Fiscalini Balsamic Onion Cheddar

I’ve even found a few cheeses that highlight vinegar both in the process and showcase it as a part of the final product, like the Balsamic Onion Cheddar from Fiscalini in Modesto, California, which is infused with vinegar from a local California maker called Sparrow Lane. Yielding the cheese’s signature striated pattern, it adds to the cheese visually,, as the vinegar and toasted minced onions added in, give it a bold note reminiscent of French Onion Soup. And one of my favorite cheeses from Emilia Romagna, semihard sheep cheese called Pecorino Ginepro, is bathed in locally-made balsamic vinegar, and coated in juniper berries, before aging the actual cheese in oak barrels. Its deep brown rind adds a fruity, woodsy aroma to the full-flavored cheese.

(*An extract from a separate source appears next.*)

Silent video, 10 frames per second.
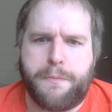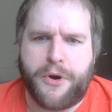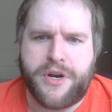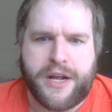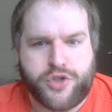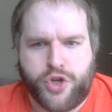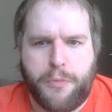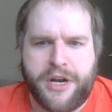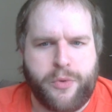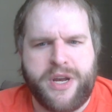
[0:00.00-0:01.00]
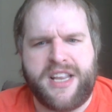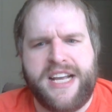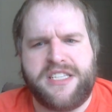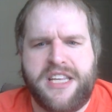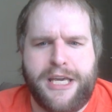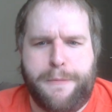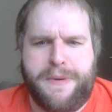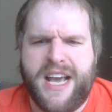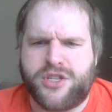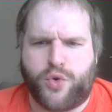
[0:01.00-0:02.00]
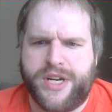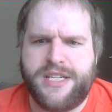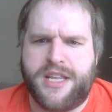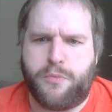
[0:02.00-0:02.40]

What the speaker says: burned out so many relays in the EPS grid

Vinegar is often the first step to making a good cheese, so why not use a great vinegar?!

 

RECIPE:

Homemade Ricotta 

Adapted from Robyn Jackson’s Cheese From Scratch 

Ingredients: 

1 gallon high-quality whole milk 

1/4 cup of white vinegar dissolved in ¼ cup cool water

Salt to taste

Instructions:

In a large pot, warm the milk to 190°F and remove from the heat. 

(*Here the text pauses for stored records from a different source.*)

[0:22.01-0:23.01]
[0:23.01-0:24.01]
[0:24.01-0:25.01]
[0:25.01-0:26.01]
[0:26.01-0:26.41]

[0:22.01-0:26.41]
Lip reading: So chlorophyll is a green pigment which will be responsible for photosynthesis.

Add the vinegar to the warmed milk and stir well to combine. The cheese will begin to separate (into curds and whey). Let the mixture sit covered for 10 minutes. Most of the separated cheese will rise to the top of the pot. At this point, you should clearly see the separation of yellow whey and white cheese, if you do not see this separation add more vinegar until it forms small curds. Cover the pot and let it rest for 10 minutes more.

Use a slotted spoon to scoop the curds into a fine mesh strainer. 

Allow curds to drain for 10 minutes or until the desired consistency is achieved. 

Stir in salt to taste and serve warm or refrigerate for up to a week.